The Council of Majorca's land department says that last year there was a daily average of 179,731 vehicles using the stretch of the "via cintura" between the Inca motorway intersection and the Soller exit. This was a record number. Although the department doesn't have official figures for this year, it reckons that the record has already been broken by up to 10,000 vehicles more.

The consequences of this level of traffic are jams, and the councillor for land, Mercedes Garrido, acknowledged at this week's full session of the Council that traffic on the via cintura is regularly brought to a standstill. Even the smallest accident can lead to major congestion, and so the Council is starting work on a transport plan for Palma metropolitan area.

Antoni Amengual of El Pi presented a proposal for solutions, in particular for traffic coming into Palma from Inca and Llucmajor as well as for the Son Castelló and Son Fuster exits.
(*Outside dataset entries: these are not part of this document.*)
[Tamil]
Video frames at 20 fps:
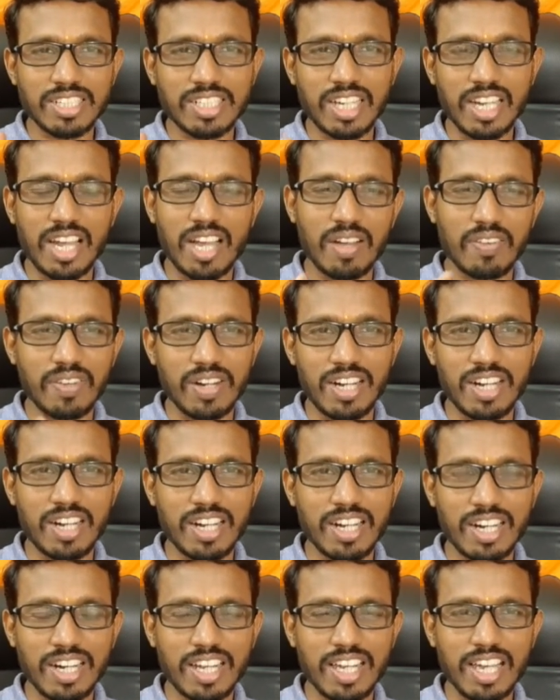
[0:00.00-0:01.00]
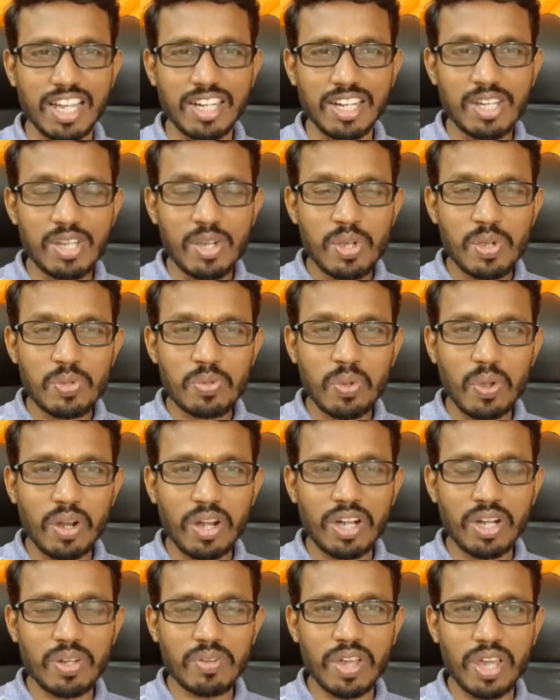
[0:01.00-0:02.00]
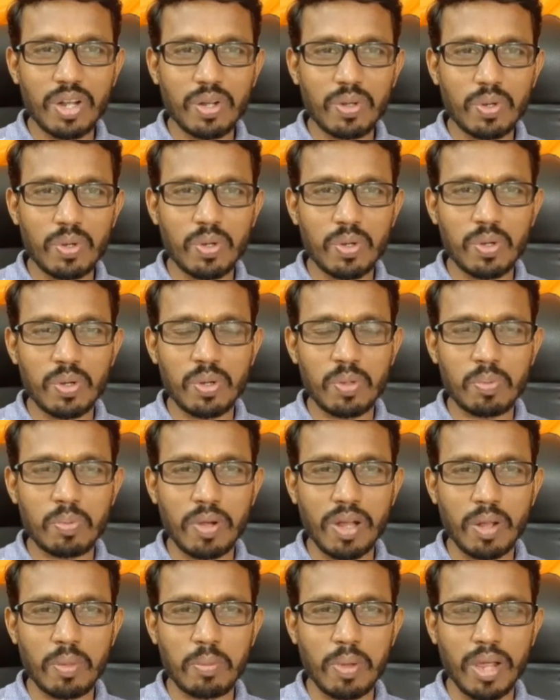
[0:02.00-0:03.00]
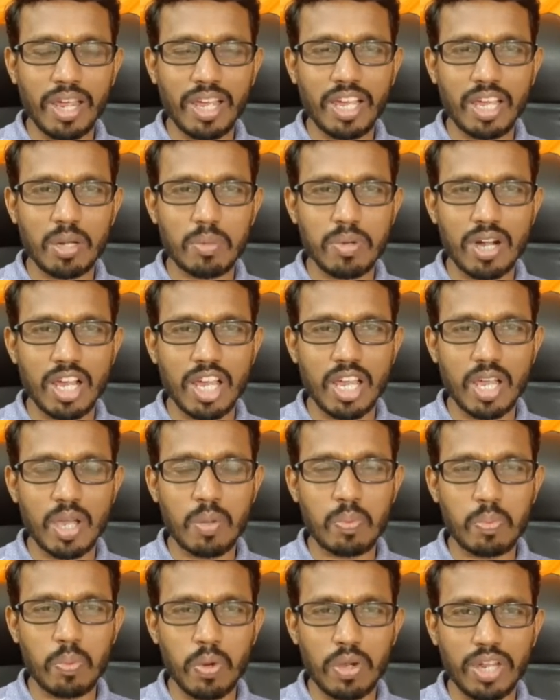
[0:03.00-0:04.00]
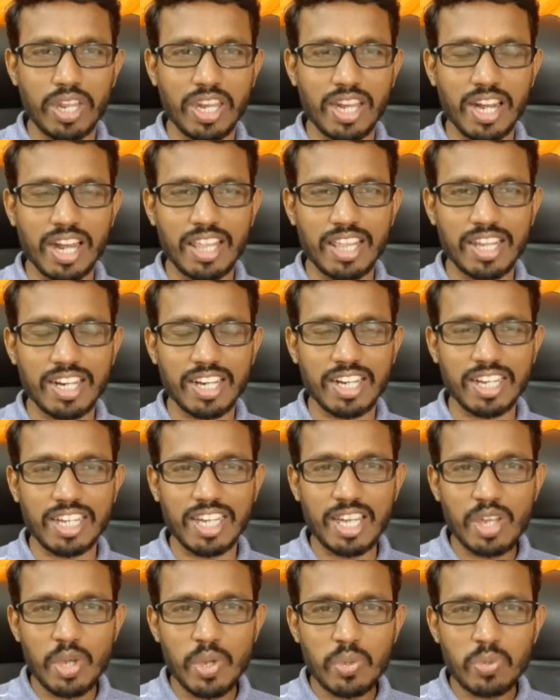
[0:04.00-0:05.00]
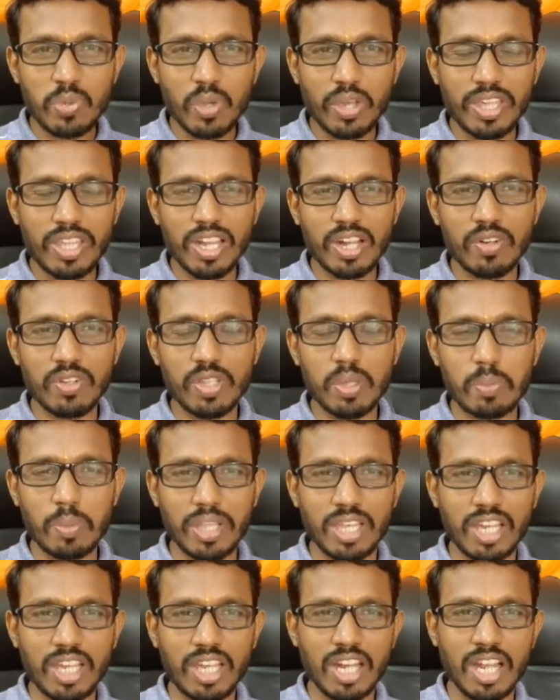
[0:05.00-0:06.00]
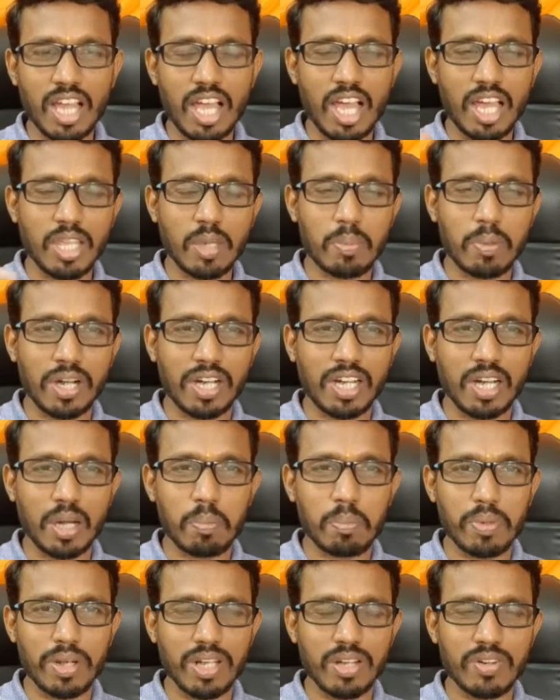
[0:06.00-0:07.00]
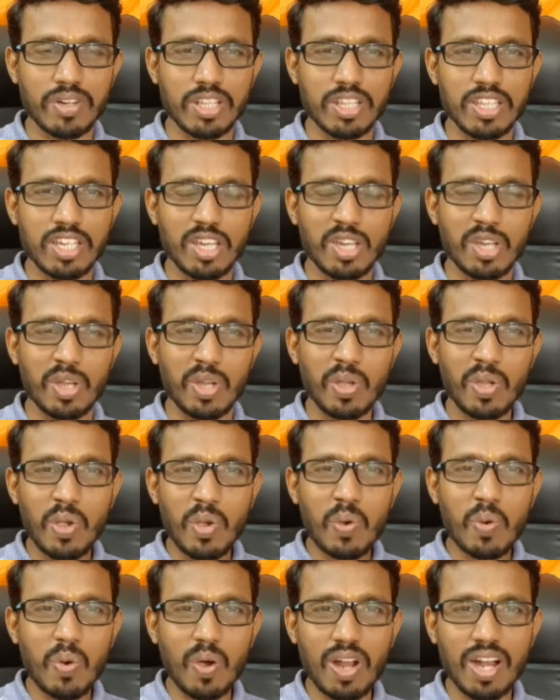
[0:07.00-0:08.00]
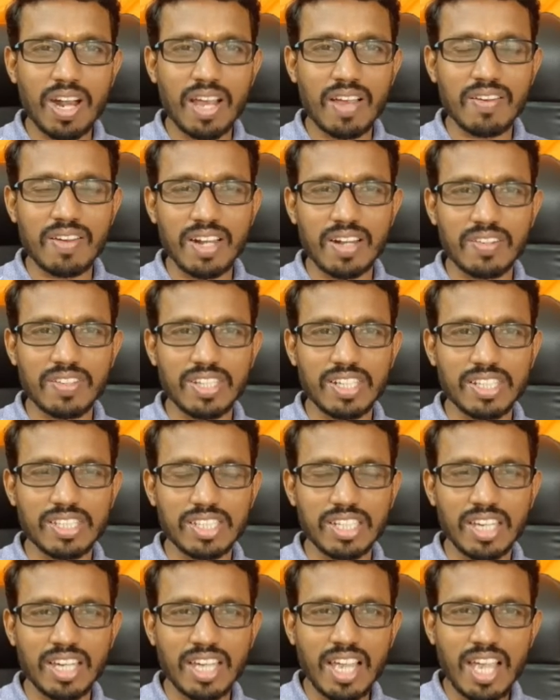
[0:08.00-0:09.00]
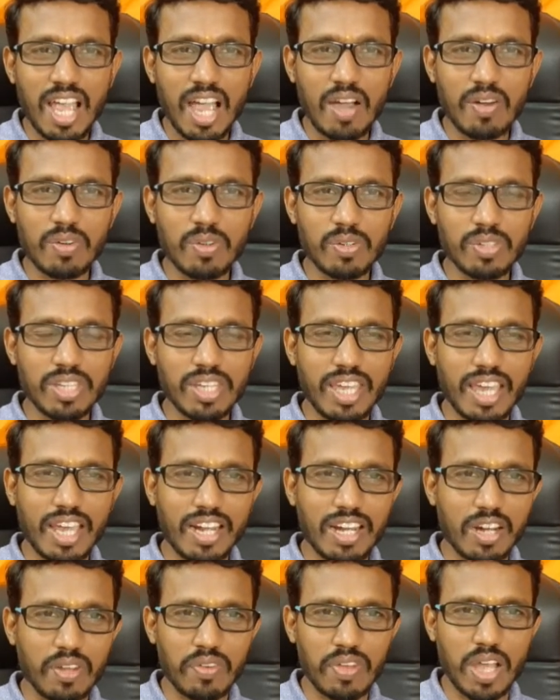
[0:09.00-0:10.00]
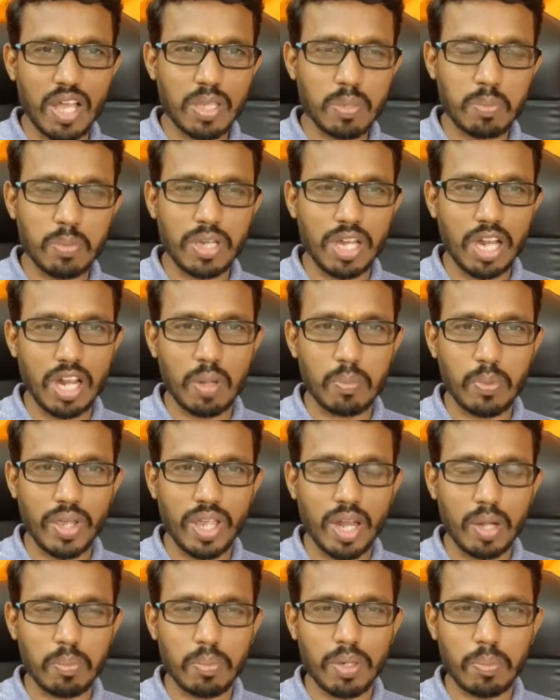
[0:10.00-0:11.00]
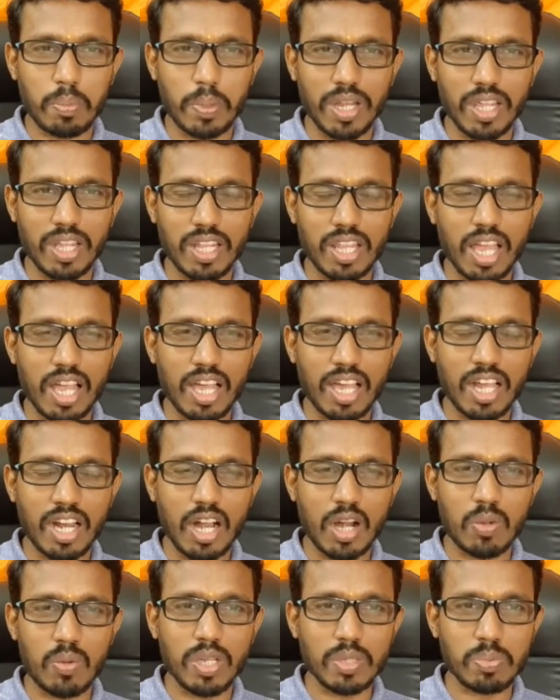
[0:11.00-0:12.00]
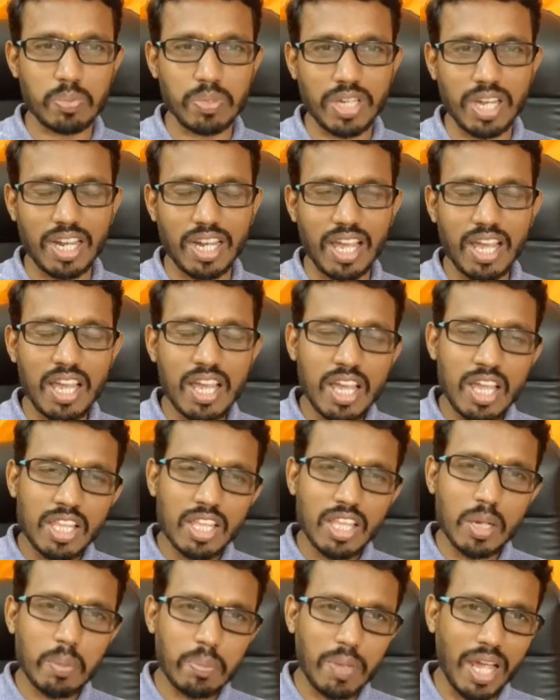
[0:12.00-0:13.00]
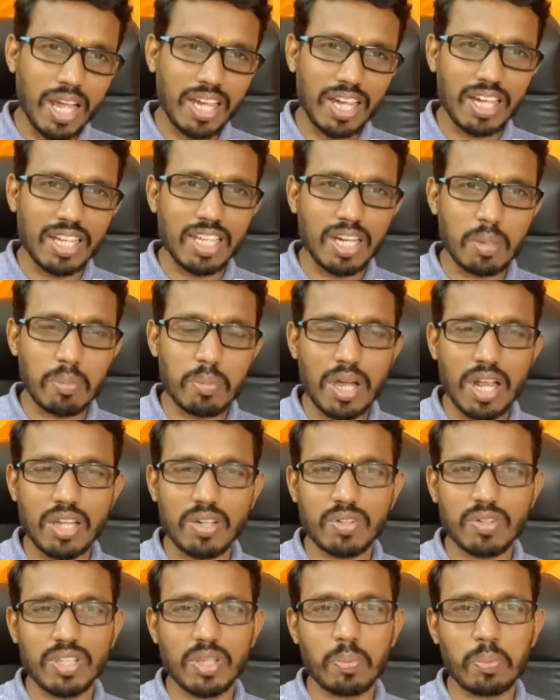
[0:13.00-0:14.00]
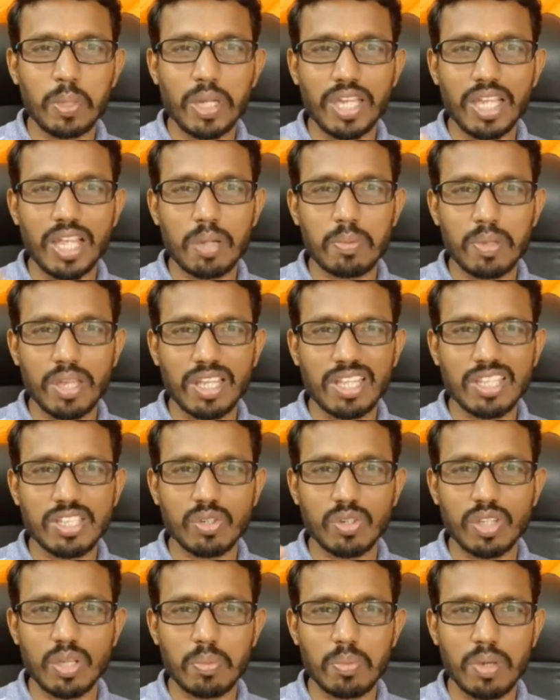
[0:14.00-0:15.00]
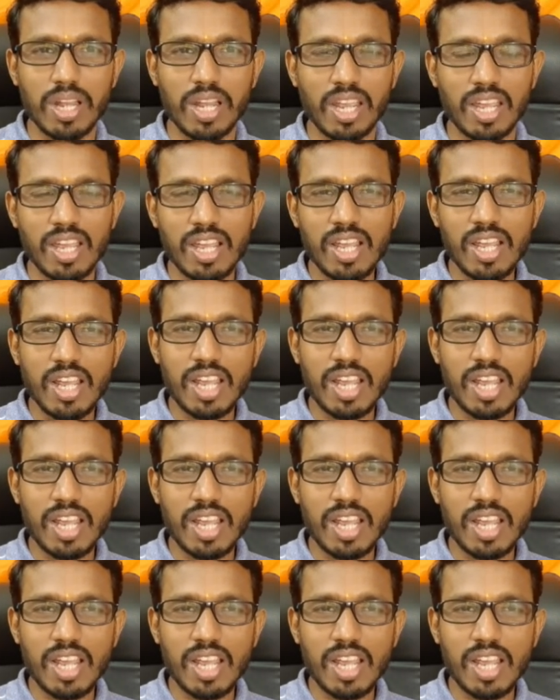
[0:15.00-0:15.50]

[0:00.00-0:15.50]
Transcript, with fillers: கட்சியில் அவர் நின்றுருக்காரு ஸோ ரெண்டு பேருக்கும் பயங்கரமான போட்டி நடந்துகிட்டு இருக்கு ஸோ இதில் வந்து பார்த்திங்கன்னா அதிபர் ட்ரம்ப்புக்கு வந்து கொரோனா வேறு வந்துருச்சு அவர் வந்து ஏற்கனவே ஹாஸ்பிட்டலில் போய் அட்மிட் பண்ணியிருந்தாங்க ராணுவ ஹாஸ்பிட்டலில் திருப்பி அங்கேருந்து நம்மளுக்கு வந்து பிடிக்காமல் எழுந்திரிச்சு வந்த மாதிரி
The Council, Garrido added, is talking with four town halls - Palma, Calvia, Llucmajor and Marratxi - with one possibility being the establishment of car parks on the outskirts allied to greater use of public transport.

Junctions along the via cintura are the principal cause of tailbacks, the worst one being where the Inca motorway joins the ring road. Here, there are two lanes which filter into the entrance slip road in the Andratx direction. The jams, especially during rush hours, are particularly bad. The single lane for the city centre and the airport generally isn't as affected, but the overall layout of the intersection with the via cintura makes it difficult to find a solution for dealing with ever increasing traffic. The Soller exit, close to the Inca motorway junction, provides another major headache.

Garrido referred to the possibility of special lanes for buses and vehicles with more than two passengers, but accepted that these would be technically complex because of the large number of exits.